Andreas Altmanns ist Reporter und Reisebuchautor. Das Buch handelt von der Abrechnung mit seiner Kindheit und Jugend. A.A.'s Vater kam vom Russland-Feldzug zurück, vom Krieg verroht, zerfressen, als psychisches Wrack. Zurück in den bayrischen Wallfahrtsort Altötting, wo die Altmanns seit Generationen als Großhändler für Devotionalien (der Autor spricht geringschätzig vom "Rosenkranzhändler") tätig waren. Altmann schreibt eindringlich und intensiv, wie die Familie vom Vater terrorisiert wurde, von physischer und vor allem psychischer Gewalt, die darin gipfelte, dass er Altmanns Mutter aus dem Haus warf. Aber auch das Umfeld im erzkatholischen Altötting kriegt sein Fett ab. Lehrer, Pfarrer, alle.
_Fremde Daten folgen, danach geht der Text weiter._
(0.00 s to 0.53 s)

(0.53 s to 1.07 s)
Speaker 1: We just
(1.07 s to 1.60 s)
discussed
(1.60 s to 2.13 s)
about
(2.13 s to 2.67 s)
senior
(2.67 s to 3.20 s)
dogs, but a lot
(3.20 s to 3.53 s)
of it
Rundumschlag.
Hier eine kleine Leseprobe, A.A. zählt die Defizite der Beziehung seiner Eltern auf:
Eisern liefen sie durch Landschaften der Freudlosigkeit. In den elf Jahren habe ich sie nicht einmal beim Schmusen überrascht. Ihre Bilanz war ein desaströser Offenbarungseid: nie geheimnisvoll getuschelt, nie mit den Fingerspitzen die Wangen des anderen berührt, nie sich ausgelacht, nie sich angelacht, nie einen Veitstanz der Freude hingelegt, nie wild und süchtig den anderen am Hintern gefasst, nie gierig gegurrt, nie zugezwinkert, .................., nie in höchsten Tönen das Lied der Begeisterung gesungen, nie dem anderen sein Glück vermacht, nie getröstet, nie einander beschützt, nie stark wie zwei, nie stark wie Liebe, nie.
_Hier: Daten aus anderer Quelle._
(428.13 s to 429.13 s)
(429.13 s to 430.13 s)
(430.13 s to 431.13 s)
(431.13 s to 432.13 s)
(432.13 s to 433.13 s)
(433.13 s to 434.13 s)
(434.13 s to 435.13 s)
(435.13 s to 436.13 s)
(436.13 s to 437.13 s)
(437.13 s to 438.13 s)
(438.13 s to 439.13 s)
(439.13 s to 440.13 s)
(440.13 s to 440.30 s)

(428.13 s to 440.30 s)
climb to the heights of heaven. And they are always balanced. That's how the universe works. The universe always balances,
Stark gekürzt, die Aufzählung geht über eine ganze Seite. Nachzulesen auf der Homepage des Autors, als eine von 29 (!) Leseproben.
Das Buch beschreibt auch die Jugendjahre des Autors, die Flucht aus dem Elternhaus, seine Irrwege, sein vielfaches Scheitern, sein Suchen nach Sinn, nach einem Platz im Leben und endet mit seinen ersten Schreiberfolgen. A.A. ist angekommen in der Welt, hat seine Berufung gefunden. Das Reisen und Schreiben.
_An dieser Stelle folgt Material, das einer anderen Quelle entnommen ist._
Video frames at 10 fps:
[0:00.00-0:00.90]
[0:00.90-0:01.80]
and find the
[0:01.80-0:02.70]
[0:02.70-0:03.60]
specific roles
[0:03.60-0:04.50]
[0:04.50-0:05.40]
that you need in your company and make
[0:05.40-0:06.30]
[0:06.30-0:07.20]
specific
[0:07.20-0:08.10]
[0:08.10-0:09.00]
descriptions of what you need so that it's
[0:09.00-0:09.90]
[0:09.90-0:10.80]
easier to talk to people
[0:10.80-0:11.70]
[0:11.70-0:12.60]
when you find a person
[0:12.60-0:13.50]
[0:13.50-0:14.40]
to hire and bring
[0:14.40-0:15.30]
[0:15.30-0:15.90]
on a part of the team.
Die Geschichten hat er lange mit sich herumgetragen, mit der Veröffentlichung jedoch zugewartet, "damit's kein Tränensackbrevier wird".
Das Buch wird als Roman geführt. A.A. verneint jedoch, ein Romancier zu sein. "Es wäre schön, wenn ich zu Hause sitzen könnte und die Geschichten kommen zu mir. Nur leider kommen Sie nie. Ich bin Reporter, muss zu den Menschen gehen. So wie in diesem Fall zu mir selbst." Vor Drucklegung musste A.A. dem Verlag bezeugen, ja sogar beweisen, dass alles wahr ist. Denn eine einstweilige Verfügung ist teuer und aufwändig.
Kritiken:
FRANKFURTER ALLGEMEINE SONNTAGSZEITUNG:
Es ist ein Buch gegen Krieg, gegen Katholizismus, überhaupt Religion, gegen kleinstädtische Borniertheit, Bigotterie, Heuchelei, Feigheit, Verdruckstheit, Provinzmief, Kleinherzigkeit, Stumpfsinn, Gewalt. ( … ) Etwas Besseres lässt sich aus einer Scheißkindheit kaum machen.
DEUTSCHLANDRADIO KULTUR:
Ein Mahnmal gegen die Lieblosigkeit. Ein gutes Buch übers Schlechte. Und darüber, wie einer gerade noch davonkam.
Die SÜDDEUTSCHE ZEITUNG hingegen bedient ihr Publikum perfekt und sieht "ein Pamphlet von tsunamihafter Blindwütigkeit". Noch ein Grund mehr, das Buch zu lesen.